僕はその光景を横目に見ながら報告の続きを聞いた
「成程な、それなら全て繋がるよ……………となると黒幕はヤツか」
僕はこのあと青葉と川内が集めた証拠を纏めると大本営監査部へと送付した……………結果軍令部の高官複数とそれに賛同した兵士一般人が多数逮捕された。
「艦娘海軍大尉『木山春生』着任します」
そう陸奥は脅されて潜入していた女性自衛官だったのだが……………彼女の才能と指揮能力を僕は買って、そのまま着任させたと云うか今回の不祥事をネタに海自にねじ込んで強引に艦娘海軍に転籍させたのだ。
「艦娘海軍大尉『木山春生』着任を許可する、鎮守府副司令としてその手腕を振るってほしい」
木山大尉が敬礼すると、
「謹んで拝命いたします」
僕は静かに頷いた。
「木山大尉、確認なんだけど彼奴等って結局何をさせたかったの?」
僕は気になった事を聞いた。
「その事なんですが…何というかただなんとかしろ、さもないと娘の命はというだけで何をしろという指示命令は何もされなかったので困っていた処だったんです」
僕は木山大尉の言葉を聞いて呆れた、余りに杜撰で大雑把な計画に…いや計画と言えるのか?どちらかというと嫌がらせレベルだった。
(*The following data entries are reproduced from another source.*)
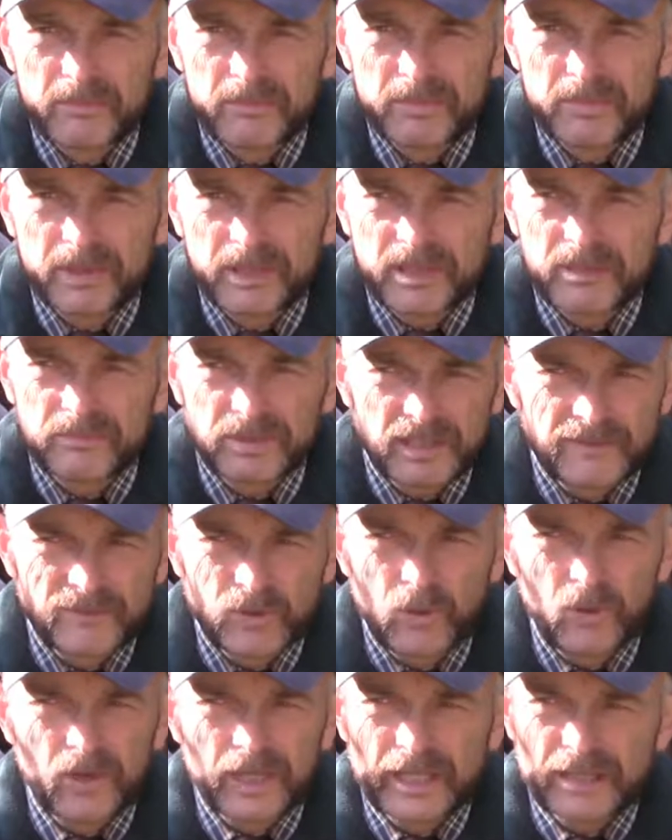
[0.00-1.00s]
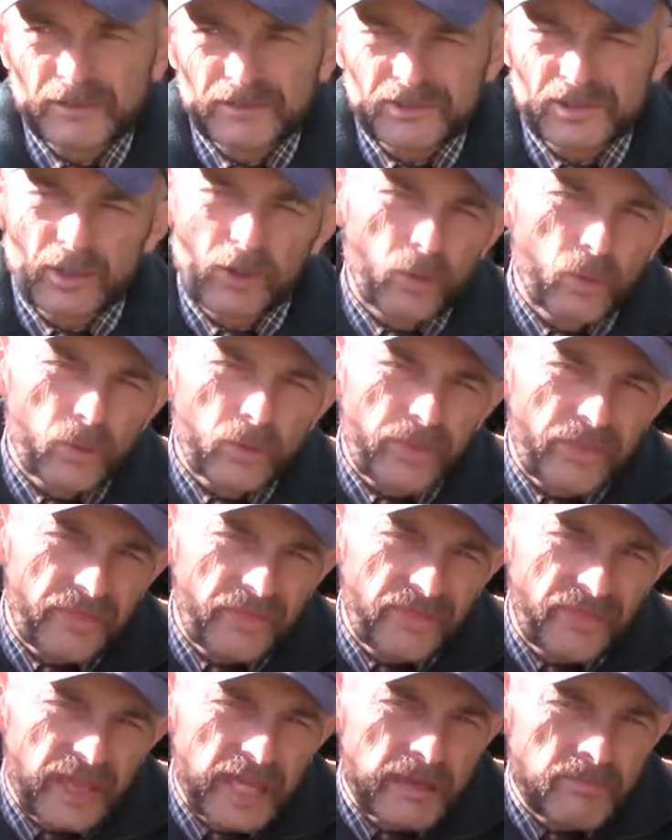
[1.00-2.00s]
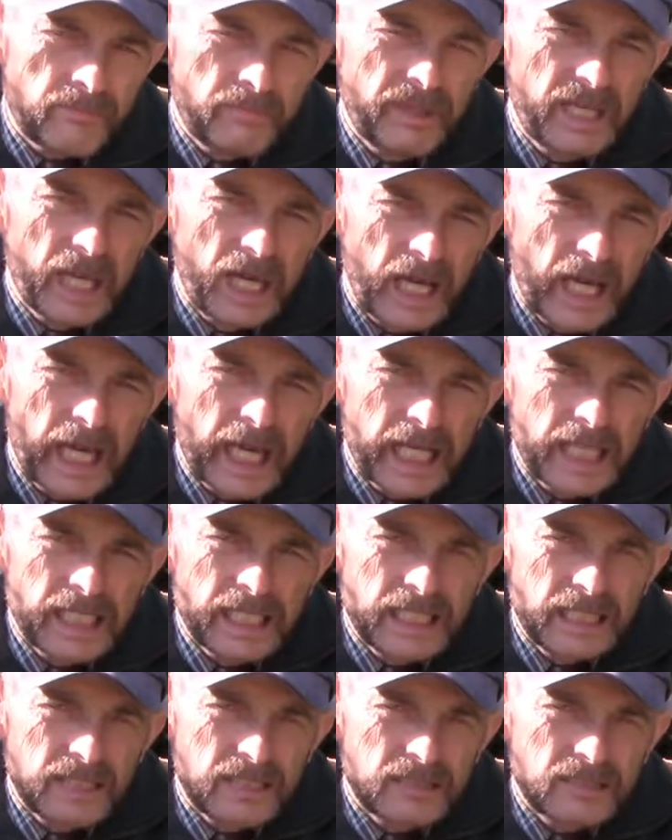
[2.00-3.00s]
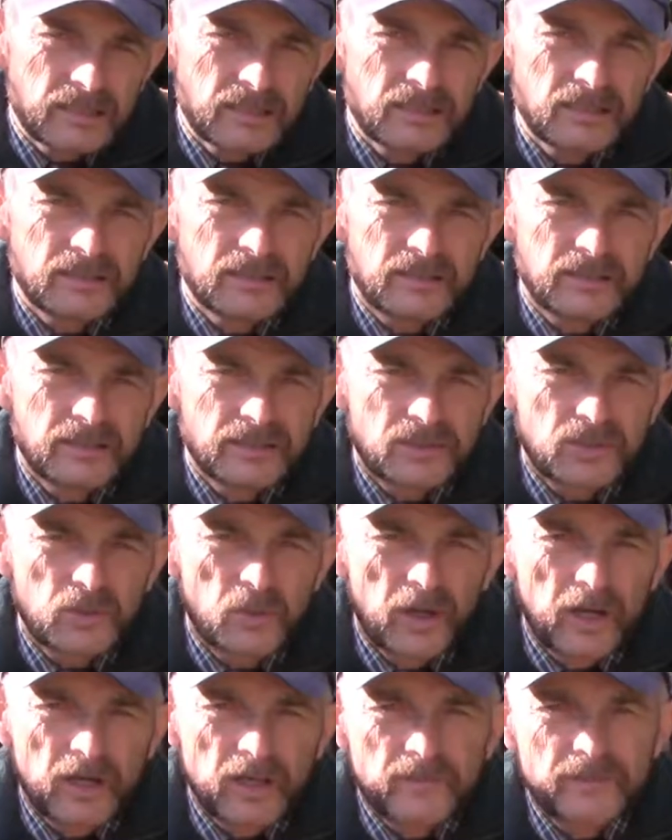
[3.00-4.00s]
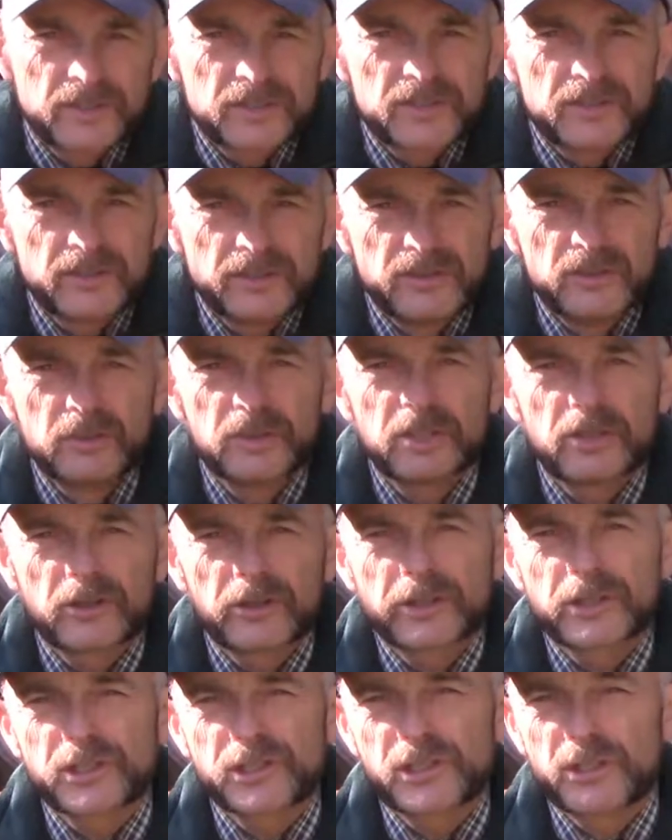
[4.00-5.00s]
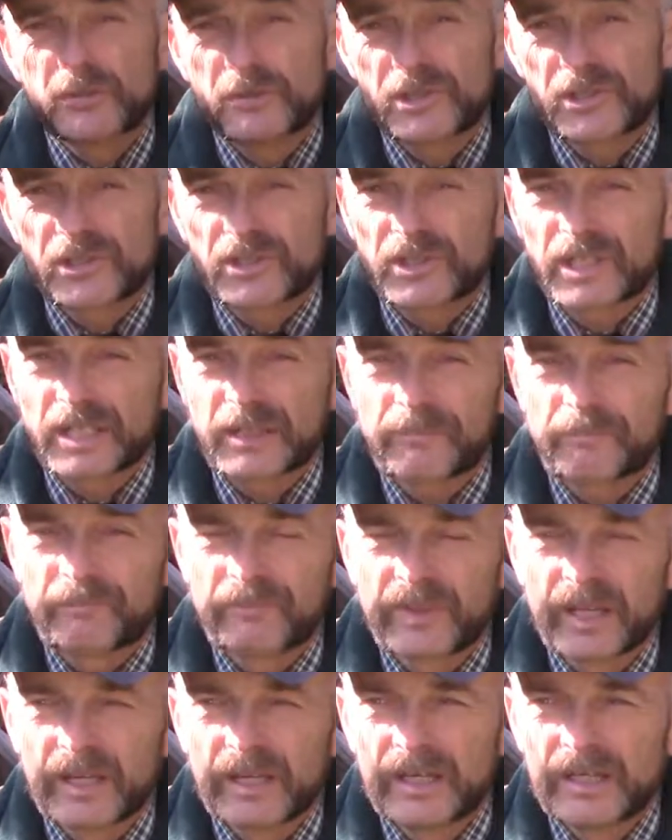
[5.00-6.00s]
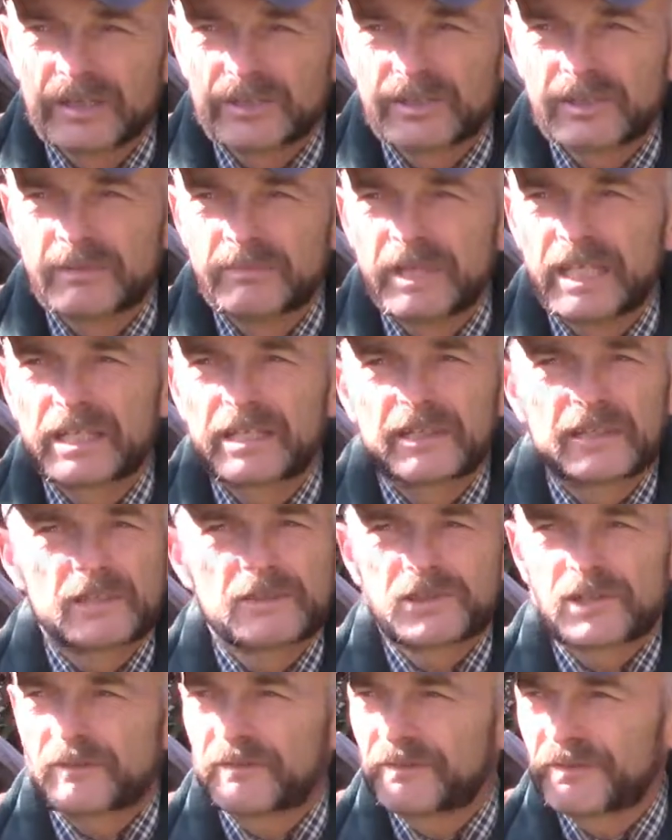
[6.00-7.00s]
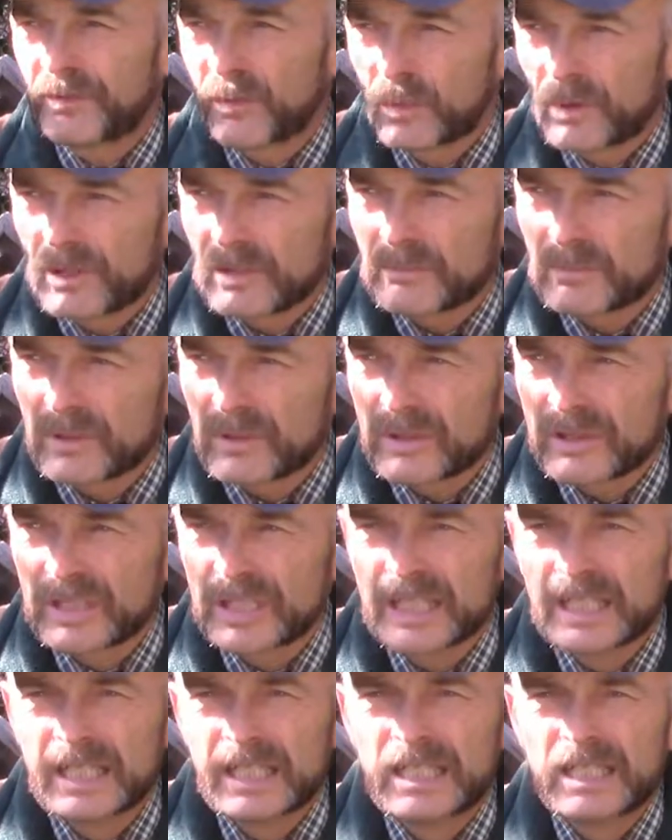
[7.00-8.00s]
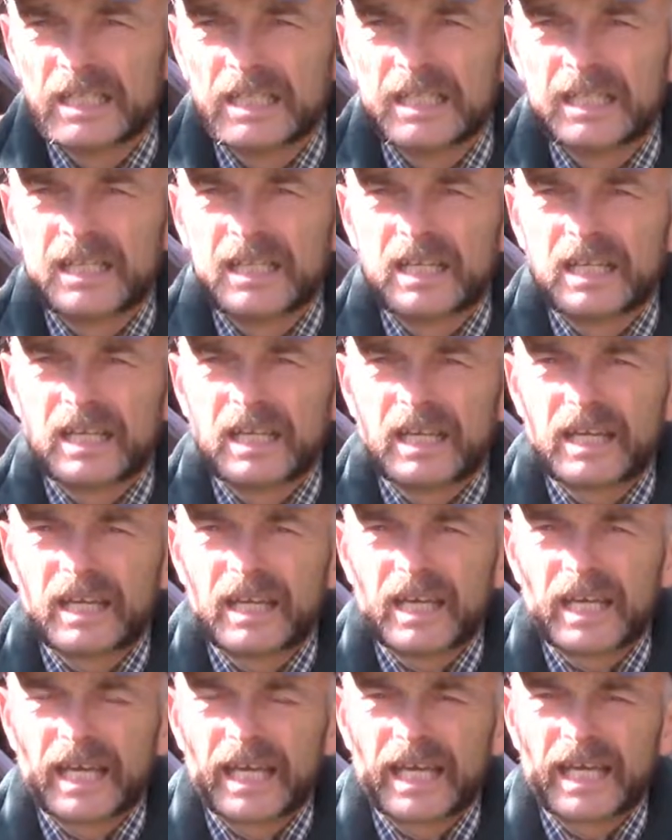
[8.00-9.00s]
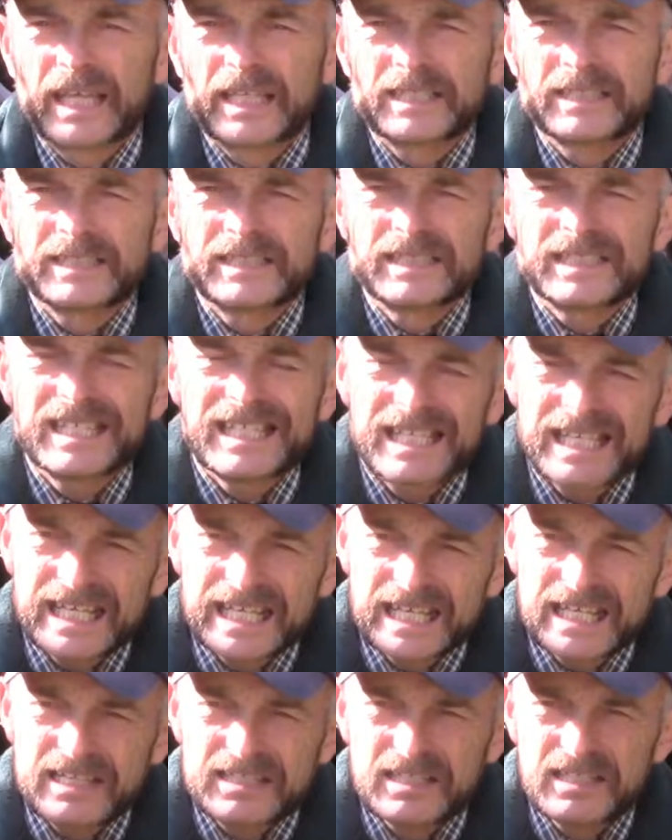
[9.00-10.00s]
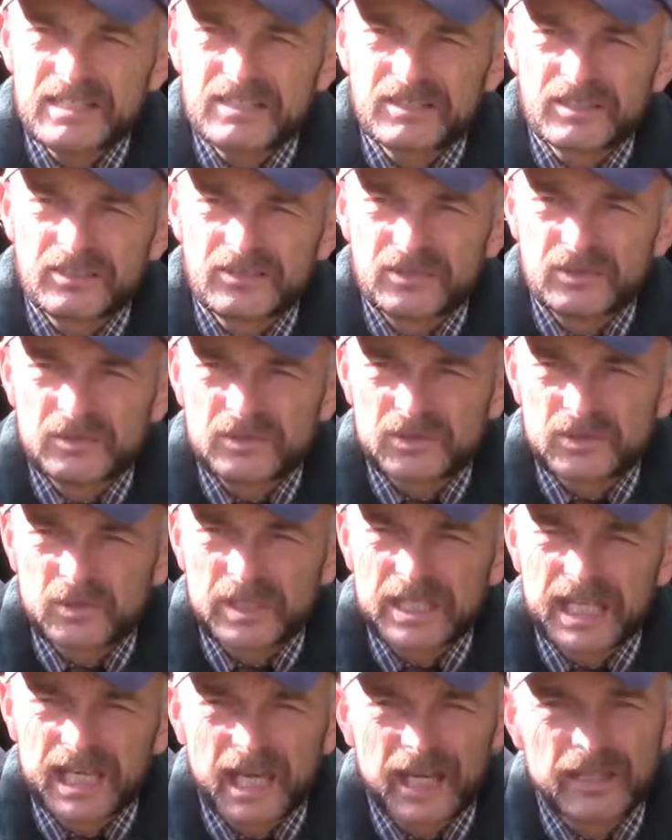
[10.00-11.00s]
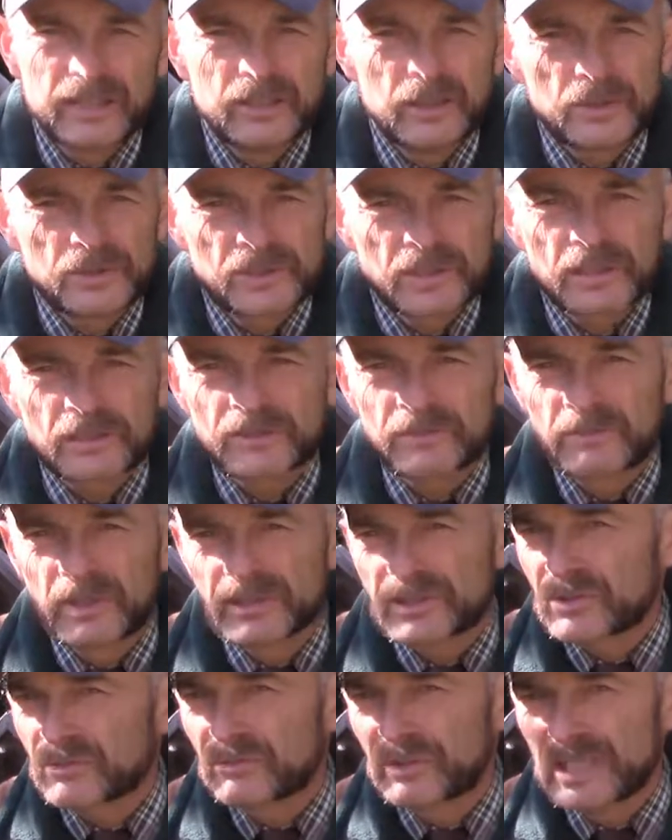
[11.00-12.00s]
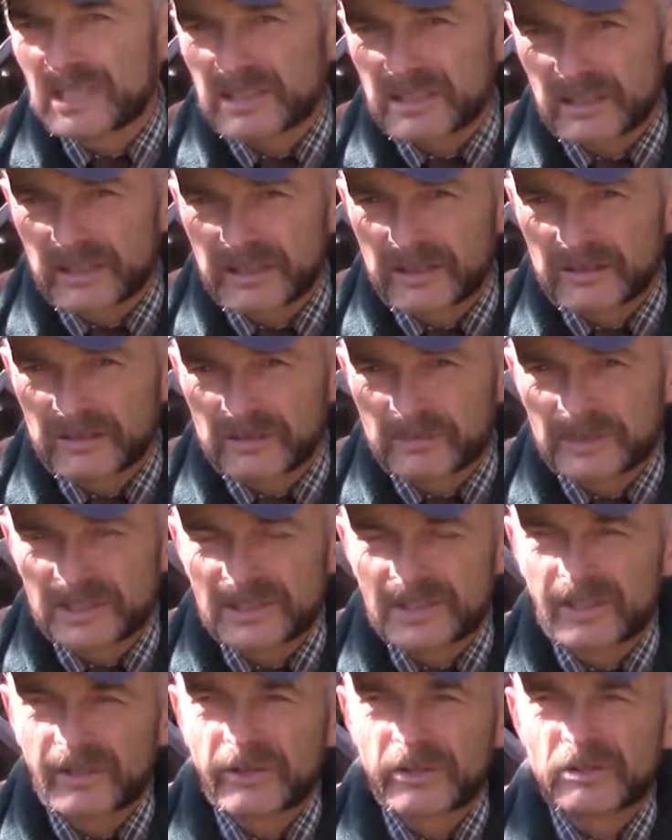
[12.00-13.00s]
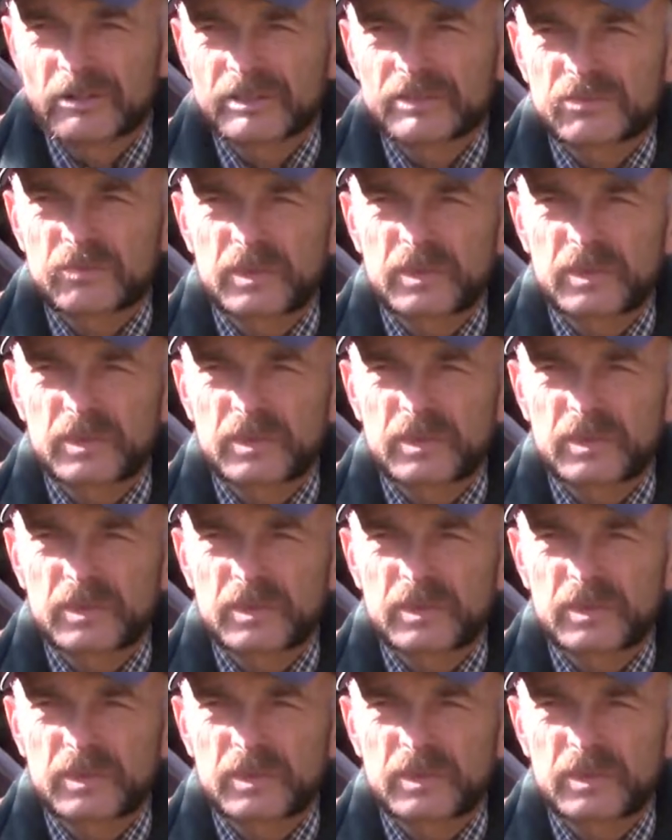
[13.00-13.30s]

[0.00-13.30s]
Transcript: But above all else, the whole theme behind the 12 is to do it on a shoestring, to make it as affordable and easy to do as we can, using as much recycled material as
「木山大尉、ご家族の件だけど……………これからの安全を考慮して特例として鎮守府内の士官用官舎での生活を許可します、そちらでご家族と生活してください」
大淀が上層部に許可を取り付けたようで、家の鍵と入営許可証を人数分持ってきた。
「大淀……………ありがとう」
「気にしないで、これくらい」
大淀……………また酷い捩じ込み方したな…。
大本営の大淀が涙目になっている光景が目に浮かんだ。
「しかし彼奴等って何がしたかったんだろう……………実際に工作員にもどうしろとかの指示もなくただ漠然と言うだけで娘の命はとか急かしたり……………ん?こんな時間か、木山大尉は本日より1週間の特別休暇とする、ご家族との生活の準備と団欒に使って欲しい」
僕はそう言うと、間宮の甘味へと青葉、川内を連れて向かった。
「私も行っても?」
木山大尉が娘を抱きながら許可を求めた。
「構わないよ、鎮守府の福利厚生施設は自由に利用しもらって構わないよ」
僕の回答に木山大尉は嬉しそうに頷いていた。
「さぁ美遥、ママと甘い物食べに行こっか」
「うん」
久しぶりに再開した母娘は嬉しそうに間宮へと向かっていった。
結局最後まで木山春生以前の陸奥については疑問しか残らなかった、何処の誰なのか、そして何処に消えたのか………。